Die Musik bleibt ebenfalls im Programm: Das australische Ensemble für Neue Musik Elision spielt Werke, die auf Gedichten beruhen (3.7., 19 Uhr und 4.7., 20 Uhr im Konzerthaus Berlin), und Gerhard Falkner führt gemeinsam mit David Moss die Poesie-Musik-Sound-Performance „Ground Zero“ auf. Falkners Langgedicht handelt nicht von New York, sondern von Berlin und will eine Feier der Stadt wie eine Attacke auf sie sein (Backfabrik, 2.7., 20 Uhr). Noch eine Grenzüberschreitung gefällig? In der Backfabrik unterhält sich der Pionier der Lautpoesie Henri Chopin mit Tagesspiegel-Redakteur Gregor Dotzauer (2.7.). Der 1922 geborene Chopin nimmt Körpergeräusche auf und mischt live Maschine und Mensch, Rhythmus und Stimme.

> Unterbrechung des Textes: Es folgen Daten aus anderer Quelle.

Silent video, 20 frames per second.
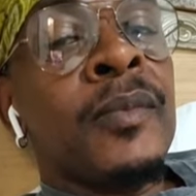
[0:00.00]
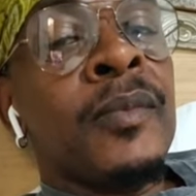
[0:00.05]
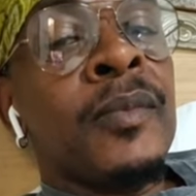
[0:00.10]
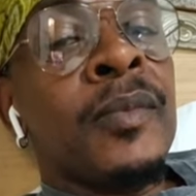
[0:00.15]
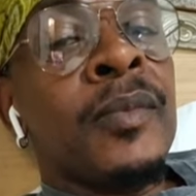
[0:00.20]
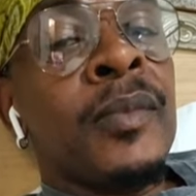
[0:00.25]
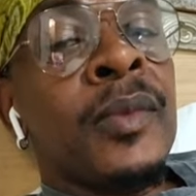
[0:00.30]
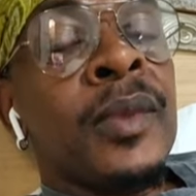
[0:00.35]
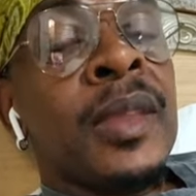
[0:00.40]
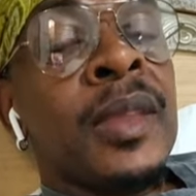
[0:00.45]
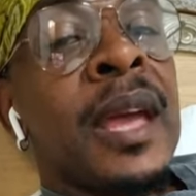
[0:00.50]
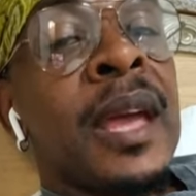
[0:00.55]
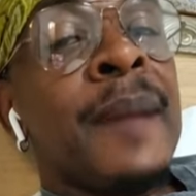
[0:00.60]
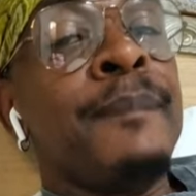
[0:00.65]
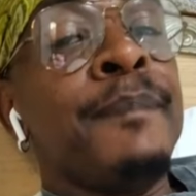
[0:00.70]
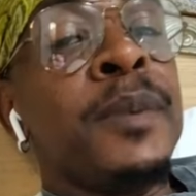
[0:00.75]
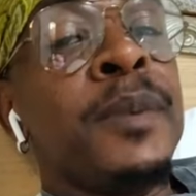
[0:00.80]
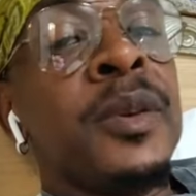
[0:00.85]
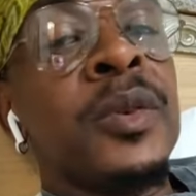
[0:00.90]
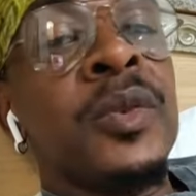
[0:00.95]
The
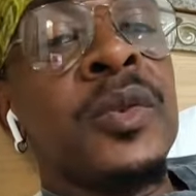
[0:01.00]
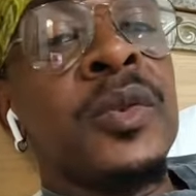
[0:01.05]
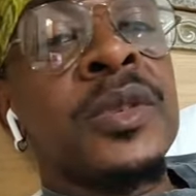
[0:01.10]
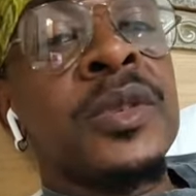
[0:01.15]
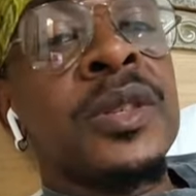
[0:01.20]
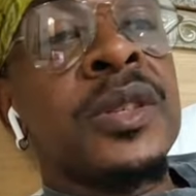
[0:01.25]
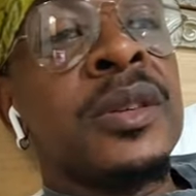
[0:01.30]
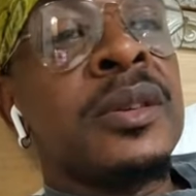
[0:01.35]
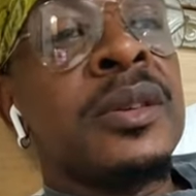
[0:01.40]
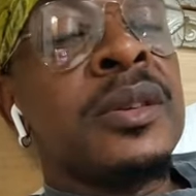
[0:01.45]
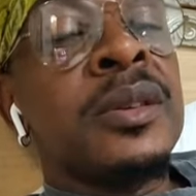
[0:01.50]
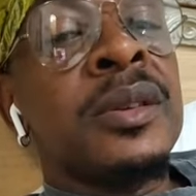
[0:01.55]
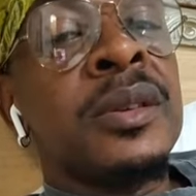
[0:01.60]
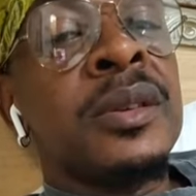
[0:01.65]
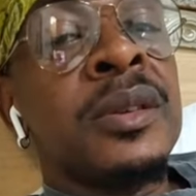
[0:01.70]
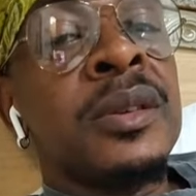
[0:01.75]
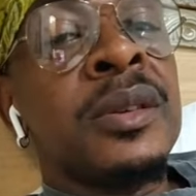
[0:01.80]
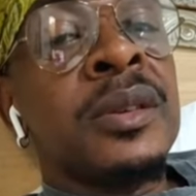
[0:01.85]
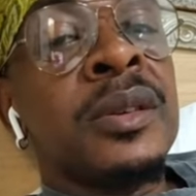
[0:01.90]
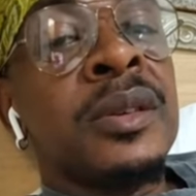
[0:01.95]
abused,
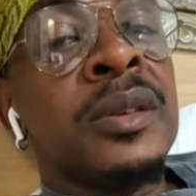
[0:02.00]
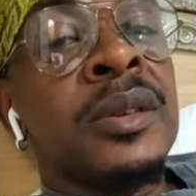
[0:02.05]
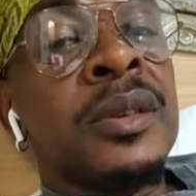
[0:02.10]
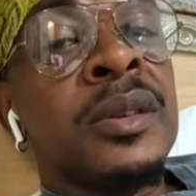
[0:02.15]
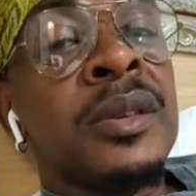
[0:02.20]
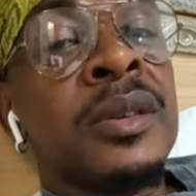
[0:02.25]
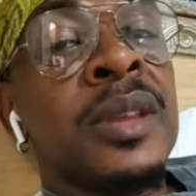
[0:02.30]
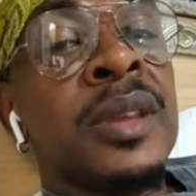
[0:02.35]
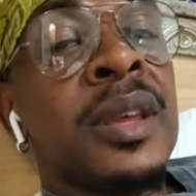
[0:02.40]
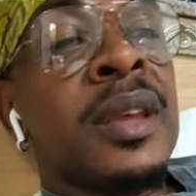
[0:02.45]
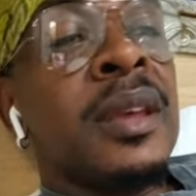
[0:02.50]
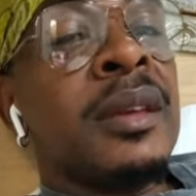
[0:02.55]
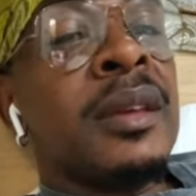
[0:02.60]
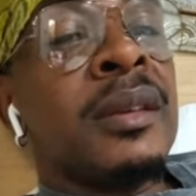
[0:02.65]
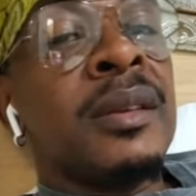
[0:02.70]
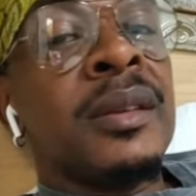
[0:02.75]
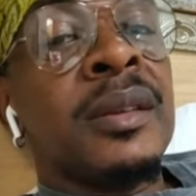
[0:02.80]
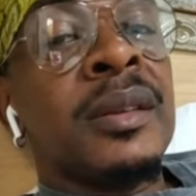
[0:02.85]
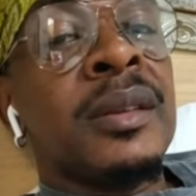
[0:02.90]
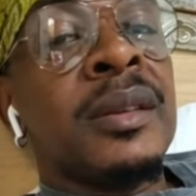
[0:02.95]
the
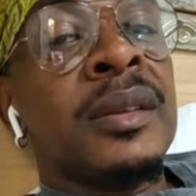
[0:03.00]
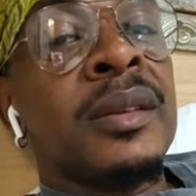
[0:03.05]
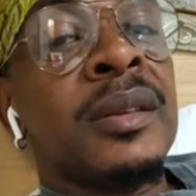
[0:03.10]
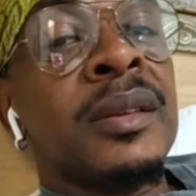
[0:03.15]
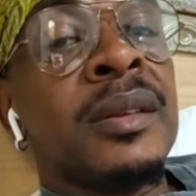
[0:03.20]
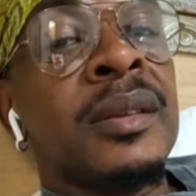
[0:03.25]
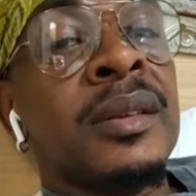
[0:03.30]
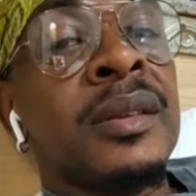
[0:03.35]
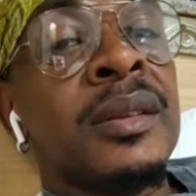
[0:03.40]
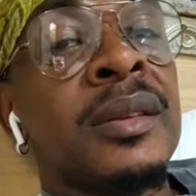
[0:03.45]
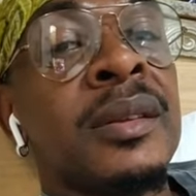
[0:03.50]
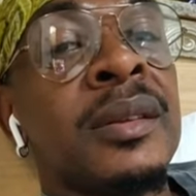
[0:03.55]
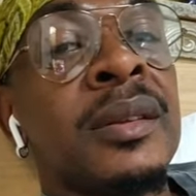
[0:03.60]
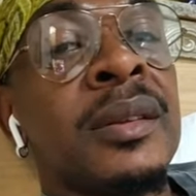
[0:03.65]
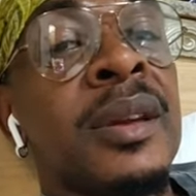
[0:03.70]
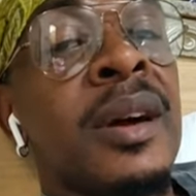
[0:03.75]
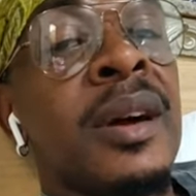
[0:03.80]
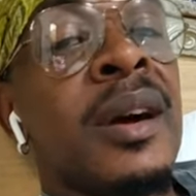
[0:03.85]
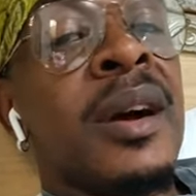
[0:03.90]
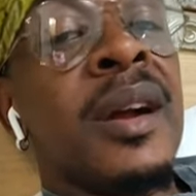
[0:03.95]
the
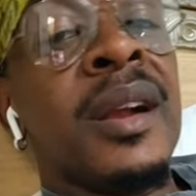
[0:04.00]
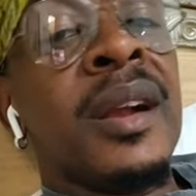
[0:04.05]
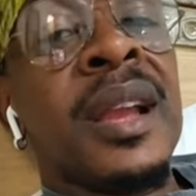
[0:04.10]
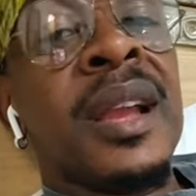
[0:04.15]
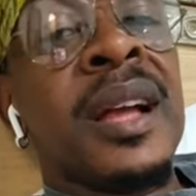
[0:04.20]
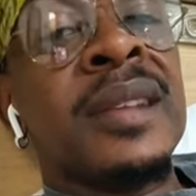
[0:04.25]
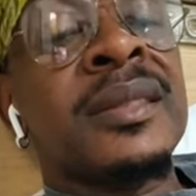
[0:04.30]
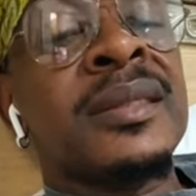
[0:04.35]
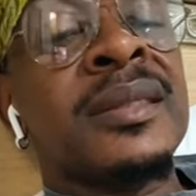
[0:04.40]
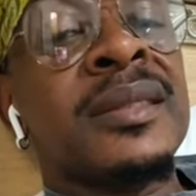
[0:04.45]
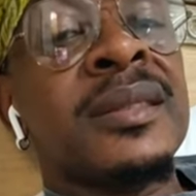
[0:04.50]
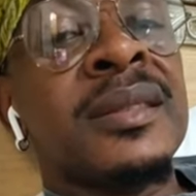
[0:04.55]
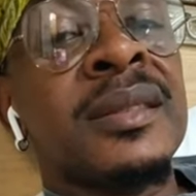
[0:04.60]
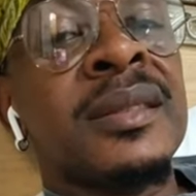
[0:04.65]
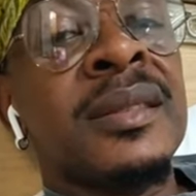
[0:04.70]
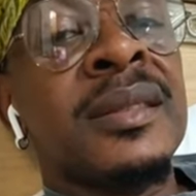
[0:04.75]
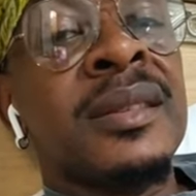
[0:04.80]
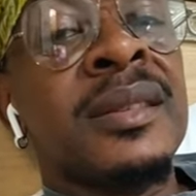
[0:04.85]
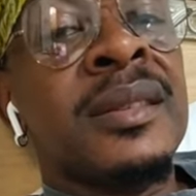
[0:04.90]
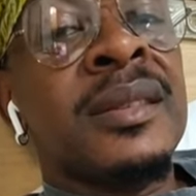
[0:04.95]
harlots,
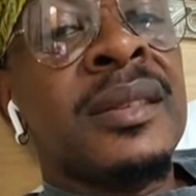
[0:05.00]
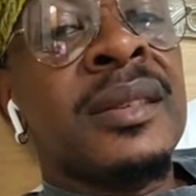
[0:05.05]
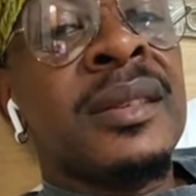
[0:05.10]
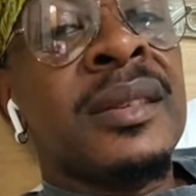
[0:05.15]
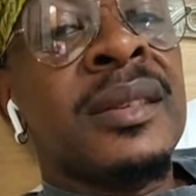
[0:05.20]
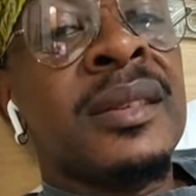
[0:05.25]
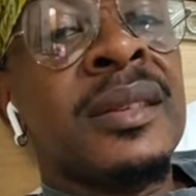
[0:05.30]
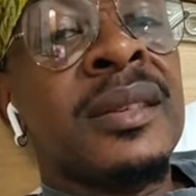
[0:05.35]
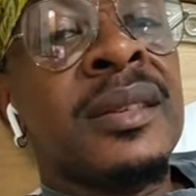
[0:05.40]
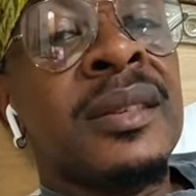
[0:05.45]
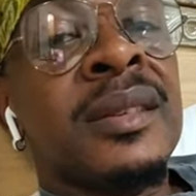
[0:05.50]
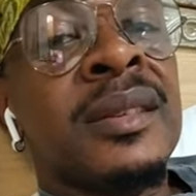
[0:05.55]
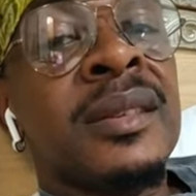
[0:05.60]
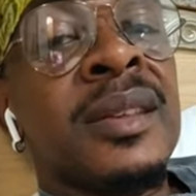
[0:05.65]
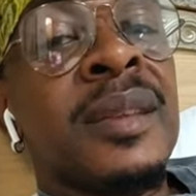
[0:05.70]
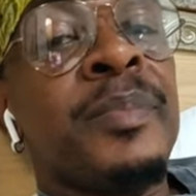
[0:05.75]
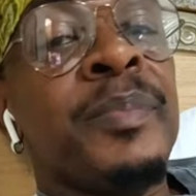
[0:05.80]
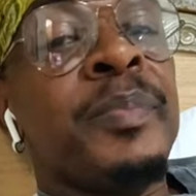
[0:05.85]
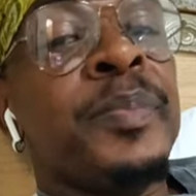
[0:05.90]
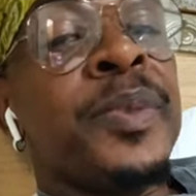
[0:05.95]
the
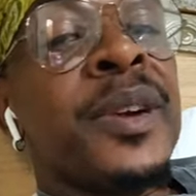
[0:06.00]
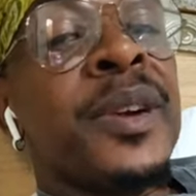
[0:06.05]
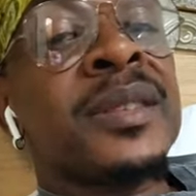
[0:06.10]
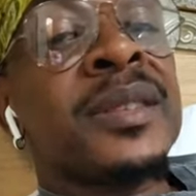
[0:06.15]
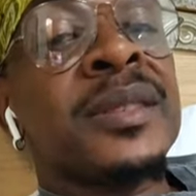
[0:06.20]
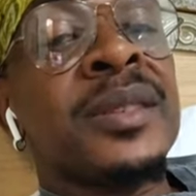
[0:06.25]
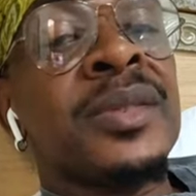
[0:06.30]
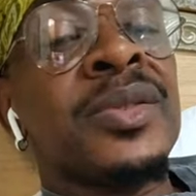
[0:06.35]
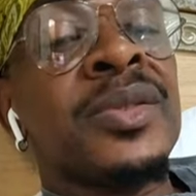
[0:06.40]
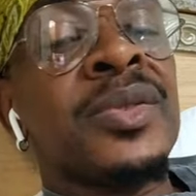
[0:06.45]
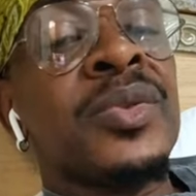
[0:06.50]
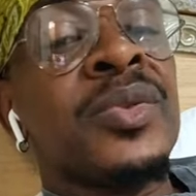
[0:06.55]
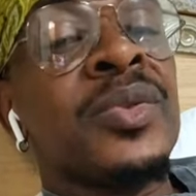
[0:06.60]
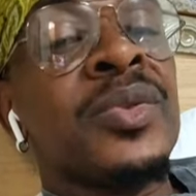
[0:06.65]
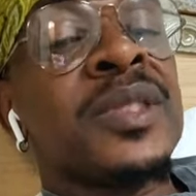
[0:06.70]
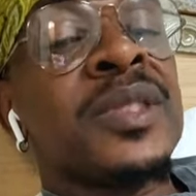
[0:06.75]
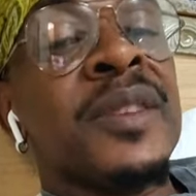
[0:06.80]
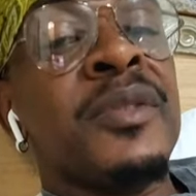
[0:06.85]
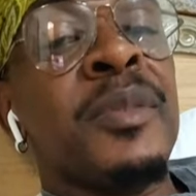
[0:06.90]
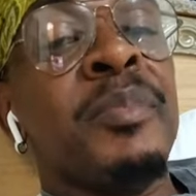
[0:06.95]
prostitutes,
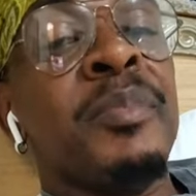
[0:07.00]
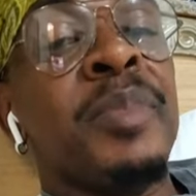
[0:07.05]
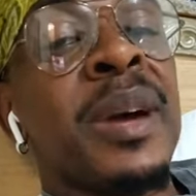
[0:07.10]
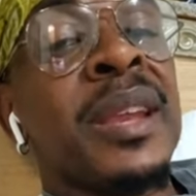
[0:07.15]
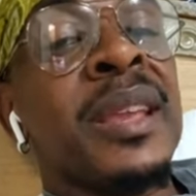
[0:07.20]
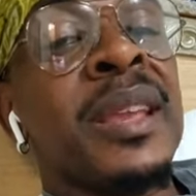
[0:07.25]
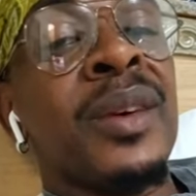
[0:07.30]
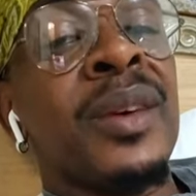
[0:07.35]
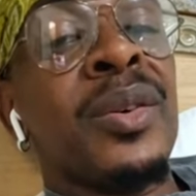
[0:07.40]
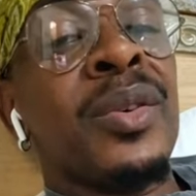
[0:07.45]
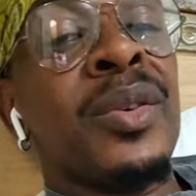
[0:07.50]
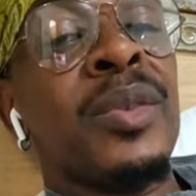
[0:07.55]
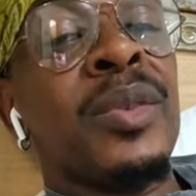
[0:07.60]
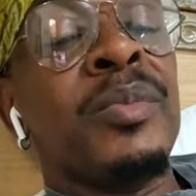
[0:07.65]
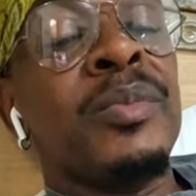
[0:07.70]
everybody are gonna come.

In derselben Gesprächsreihe in der Backfabrik spricht der Libanese Abbas Beydoun am 3.7. über arabische Lyrik, am 4.7. der Albaner Ismail Kadaré über seine Gedichte (jeweils um 17 Uhr).

Ganz auf den Text konzentrierten sich zehn australische und deutsche Dichter, um paarweise die Gedichte des anderen in ihre Sprache zu übertragen. Die Ergebnisse solchen Versschmuggels stellen Judith Beveridge, Uwe Kolbe, Peter Waterhouse und andere am 1.7. vor (Backfabrik, 20 Uhr). Am 5.7. endet das Poesiefestival mit der „ Nacht der Poesie “. Ab 20 Uhr lesen auf dem Potsdamer Platz in ihrer Sprache unter anderem Lars Gustafsson, Wolfgang Hilbig, Ismail Kadaré, Nuala Ni Dhomhnaill aus Irland, der Chilene Gonzalo Rojas und Henri Chopin. Am Sonntag danach springt das Literaturhaus in die sehr frische Bresche und bringt „Poesie in die Stadt “ (so der Titel der Gemeinschaftsaktion aller deutschen Literaturhäuser). Das war aber auch dringend notwendig. Ab 17 Uhr lesen Elke Erb, Rolf Haufs, Gregor Laschen und Lutz Seiler, dann folgt eine Lyrik-Nacht mit Herta Müller, Michael Lentz, der Rumänin Nora Iuga und Sigitas Parulskis. Nach soviel Namen sollen Sie nun noch zu einem Gedicht kommen. Es ist von dem Litauer Parulskis: „Ist es nicht immer dasselbe: // Geburt Leben Tod / und hörte sagen / über den Tag der Geburt den Todestag / immer denselben Unsinn nur / glücklich die Toten sie hören nicht zu." Na dann: Schluss.